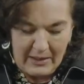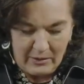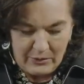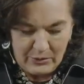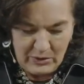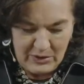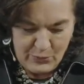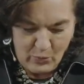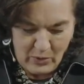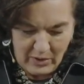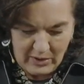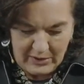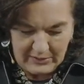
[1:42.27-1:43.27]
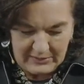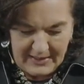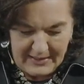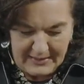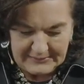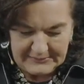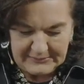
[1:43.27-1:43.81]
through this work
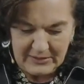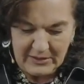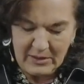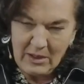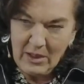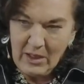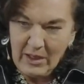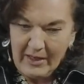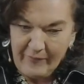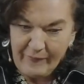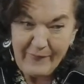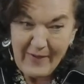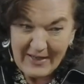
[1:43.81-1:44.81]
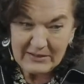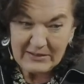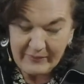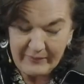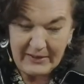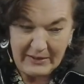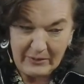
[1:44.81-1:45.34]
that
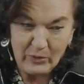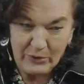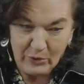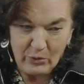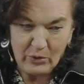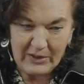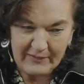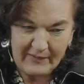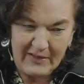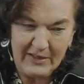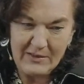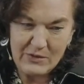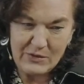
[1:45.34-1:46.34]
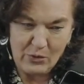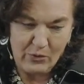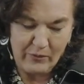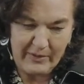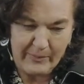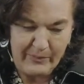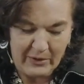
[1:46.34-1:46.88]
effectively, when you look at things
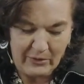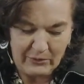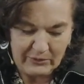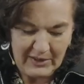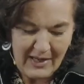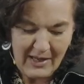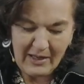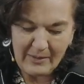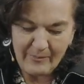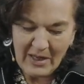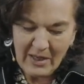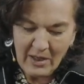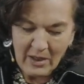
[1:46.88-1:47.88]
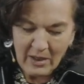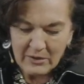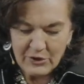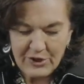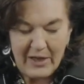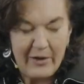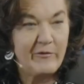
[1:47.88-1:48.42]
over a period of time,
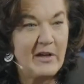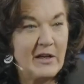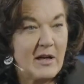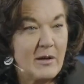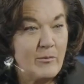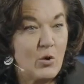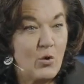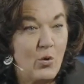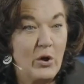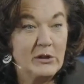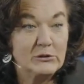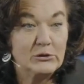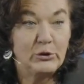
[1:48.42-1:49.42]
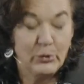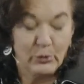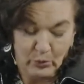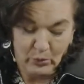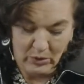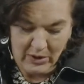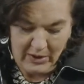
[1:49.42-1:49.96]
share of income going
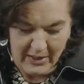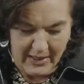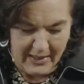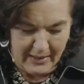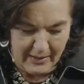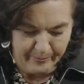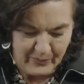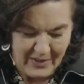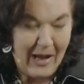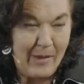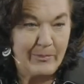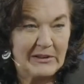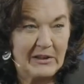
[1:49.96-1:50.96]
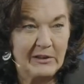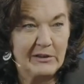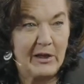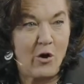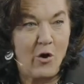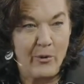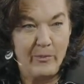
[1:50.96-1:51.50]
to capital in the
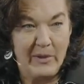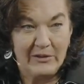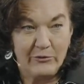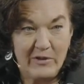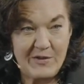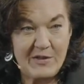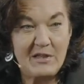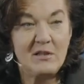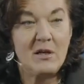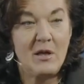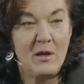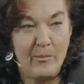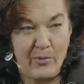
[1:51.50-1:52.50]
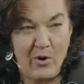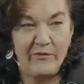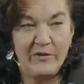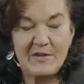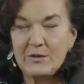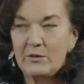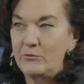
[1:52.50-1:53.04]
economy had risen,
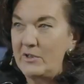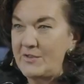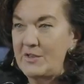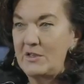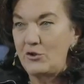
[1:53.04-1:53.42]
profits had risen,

________________

EXERCISE DIRECTIONS: The required answer is every line from the one containing "[1:45.34-1:46.34]" through the last line of the entries, restated word for word and with no pictures.

SOLUTION FOR THIS TASK:
[1:45.34-1:46.34]
[1:46.34-1:46.88]
effectively, when you look at things
[1:46.88-1:47.88]
[1:47.88-1:48.42]
over a period of time,
[1:48.42-1:49.42]
[1:49.42-1:49.96]
share of income going
[1:49.96-1:50.96]
[1:50.96-1:51.50]
to capital in the
[1:51.50-1:52.50]
[1:52.50-1:53.04]
economy had risen,
[1:53.04-1:53.42]
profits had risen,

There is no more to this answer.